6 Supplementary Figure 6 Comparison of ACE-Seq as a function of gdna input. (a) Browser snapshot showing base-resolution 5hmCG (blue) maps near the Neurod6 gene (chr6:55,614,961-55,646,769; mm9). ACE- Seq raw signals of CGs on both strands were combined and only CG dyads sequenced to depth >=2 are shown. Gray tracks denote sequencing coverage for each CG dyad. Experiment was performed once each for 2 ng and 20 ng input of each gdna (n = 2). (b) Correlation density plot between ACE-Seq experiments with 2 ng or 20 ng of DNA as input. Mean ACE-Seq raw signals were calculated for tiled 10-kb bins across the mouse genome. Correlation analysis was performed with 10-kb bins spanning the genome (n = 238,401 bins).

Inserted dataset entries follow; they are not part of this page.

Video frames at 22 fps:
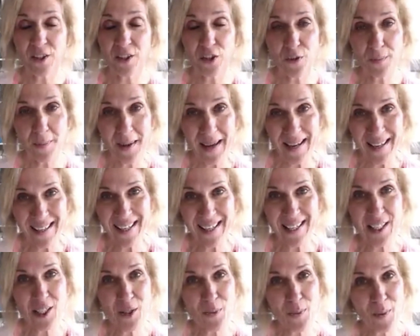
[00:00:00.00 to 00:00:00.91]
you may
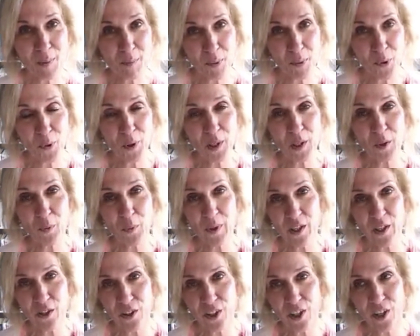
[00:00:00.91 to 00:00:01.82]
get to a point where
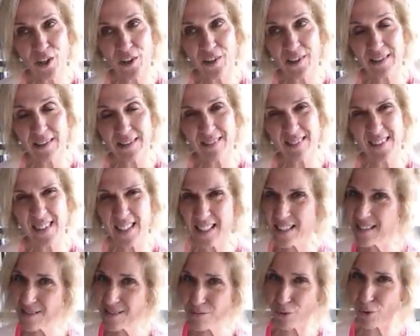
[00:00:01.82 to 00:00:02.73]
you're going,
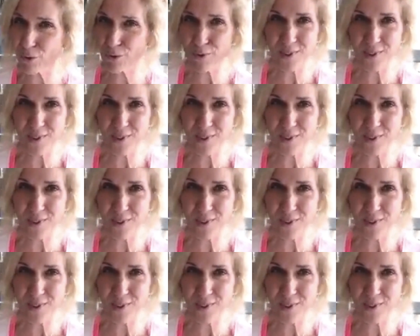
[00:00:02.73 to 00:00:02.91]
these rulesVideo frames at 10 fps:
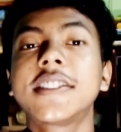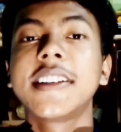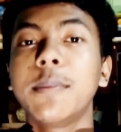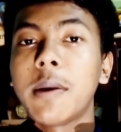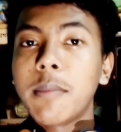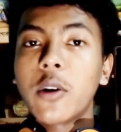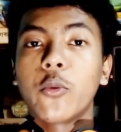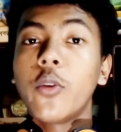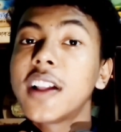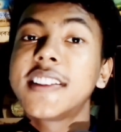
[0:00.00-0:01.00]
remember
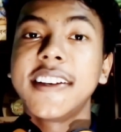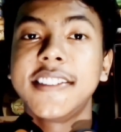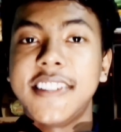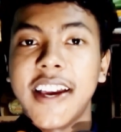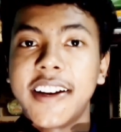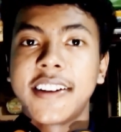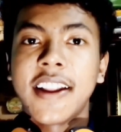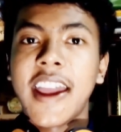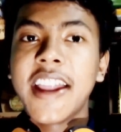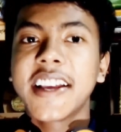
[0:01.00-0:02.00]
one thing that
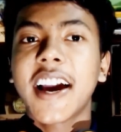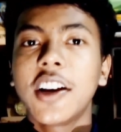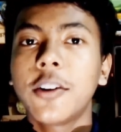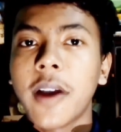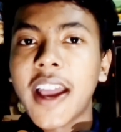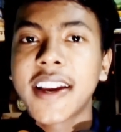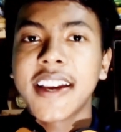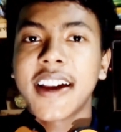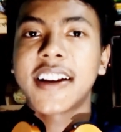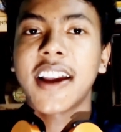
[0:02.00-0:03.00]
any kind of hacking
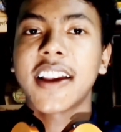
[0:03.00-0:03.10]
attack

7 Supplementary Figure 7 Relationship of DNA modifications and chromatin states at representative loci. Browser snapshot showing base-resolution CG (green), 5mCG (red), 5hmCG (blue) maps, as well as RNA-Seq, ATAC-Seq, and ChIP- Seq of major histone modifications near the (a) transcriptionally-active Neurod6 (chr6:55,667,934-55,690,102; mm10) gene and (b) the inactive Gad2 gene (chr2:22,607,043-22,660,967; mm10). Only CGs sequenced to depth 2 are shown. Gray tracks denote sequencing coverage for each position in each base-resolution map. ACE-Seq traces represent merged data sets from single experiments at 2 ng and 20 ng of input DNA (n = 2).

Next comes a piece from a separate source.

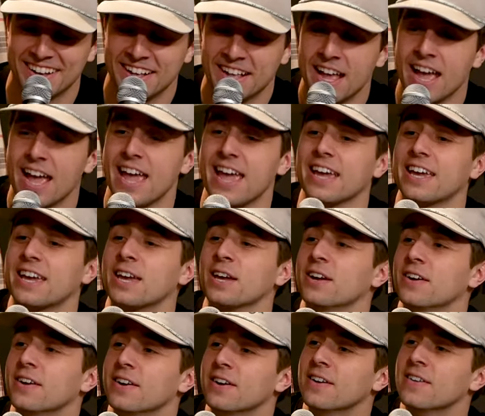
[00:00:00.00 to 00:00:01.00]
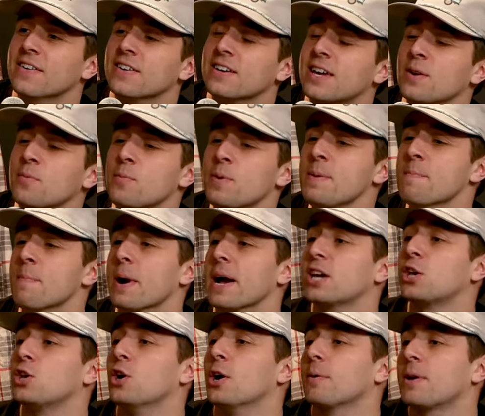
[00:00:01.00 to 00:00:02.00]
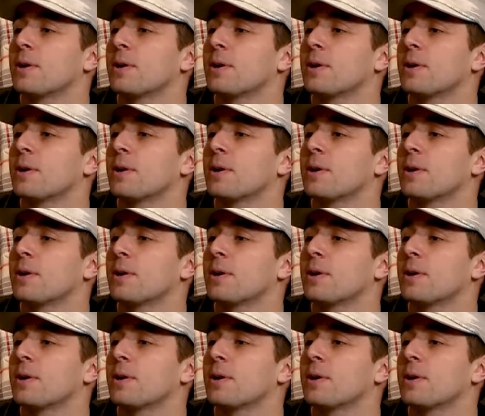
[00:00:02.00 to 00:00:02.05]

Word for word: events. Hey, can we mic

8 Supplementary Figure 8 Base-resolution analysis of 5hmCGs and 5mCGs at imprinted regions in mouse cortical excitatory neurons. (a) The average 5hmC (left) or 5mC (right) levels are shown within two groups of imprinted regions (hmc-high: blue; hmc-low: green) and their flanking regions. (b) Snapshot of base-resolution C (green), 5mC (red), and 5hmC (blue) maps near the Kcnq1ot1 gene locus (chr7:143,290, ,300,000; genome build: mm10). Only CGs sequenced to depth >=2 are shown. Gray tracks denote sequencing coverage for each position. ACE-Seq traces represent merged data sets from single experiments at 2 ng and 20 ng of input DNA (n = 2). (c) Heat-map representation of normalized RNA-Seq, H3K4me3 (ChIP-Seq), H3K27me3 (ChIP-Seq), 5hmC (ACE-Seq), 5mC (derived from BS-Seq and ACE-Seq), and 5hmC/5mC ratios within 30 imprinted regions. Imprinted regions were ranked by their 5hmC levels in cortical excitatory neurons.

9 Supplementary Figure 9 Distribution of C, 5mC, and 5hmC levels at representative genomic elements. Ternary plots show the levels of C, 5mC, and 5hmC within 1-kb bins overlapping with representative genomic elements.

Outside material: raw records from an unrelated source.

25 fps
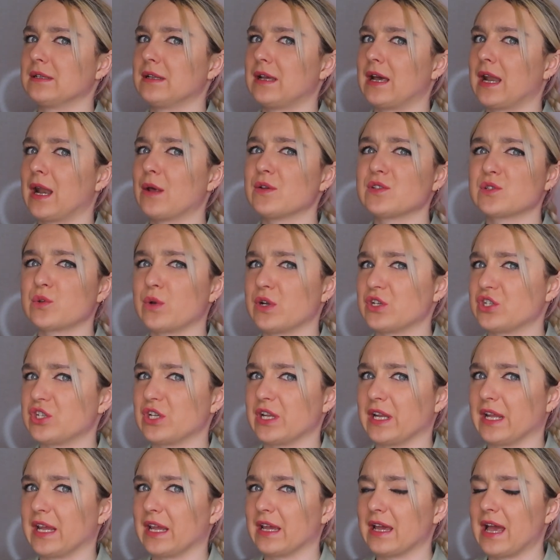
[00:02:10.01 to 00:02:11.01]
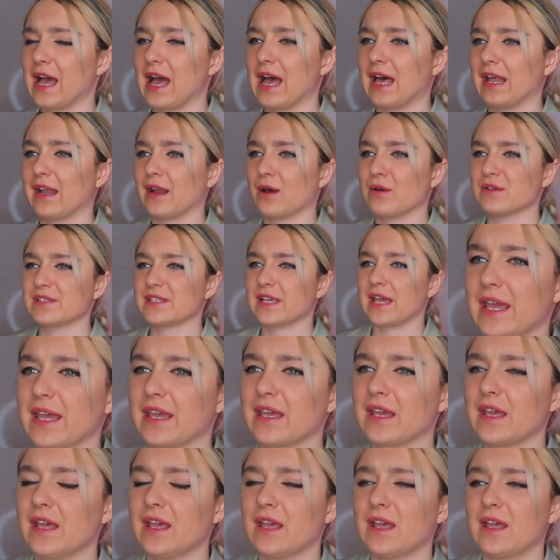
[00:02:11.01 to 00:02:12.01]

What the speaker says: And I was questioning it, and I was like,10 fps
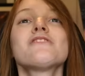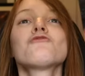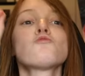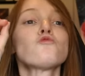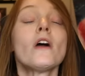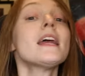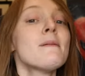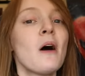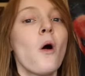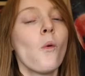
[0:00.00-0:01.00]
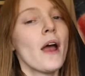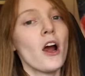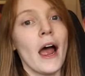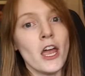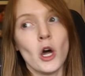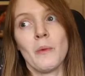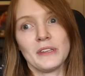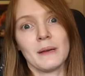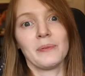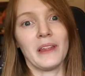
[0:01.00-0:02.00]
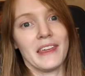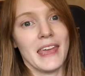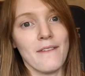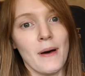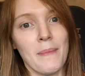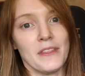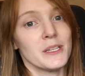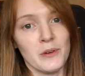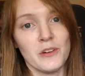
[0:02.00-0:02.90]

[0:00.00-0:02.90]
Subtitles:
is right about where I almost completely gave up on this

10 Supplementary Figure 10 Enrichment of high-level 5hmCG sites. (a) The distribution of abundances of called 5hmCG (blue) and 5mCG (red) at individual sites in cortical excitatory neurons. The dashed line denotes the signal level of 0.6, the cutoff used to select high-level 5hmCG sites. (b) The fraction of high-level 5hmCG (purple) and all 5hmCG (yellow) sites within various genomic elements (relative to total number of CG sites in each group).

11 Supplementary Figure 11 Possible applications of enzymatic deamination for 5mC localization. (a) Comparison of chemical and enzymatic deamination. Chemical deamination is efficient on C, while 5mC is largely resistant to the reaction. Also, 5hmC is converted to a CMS adduct, while 5fC is inefficiently deaminated. Efforts to drive this reaction starts to increase aberrant 5mC deamination (see Wu et al., Nature Prot, 2016, 11: ). Enzymatic deamination is efficient on C and 5mC and discriminates against all ox-mcs (see Schutsky et al., NAR, 2017, 45: ) (b) Schemes for detection of 5mC. Potential schemes for localizing 5mC and all ox-mcs involve TET-mediated oxidation with or without coupled protection with GT, which would lead to conversion of C bases only. As another alternative, after bisulfite treatment, A3A can be used to deaminate 5mC but not CMS to differentiate 5hmC and 5mC, although such a method would carry forward the limitations of bisulfite.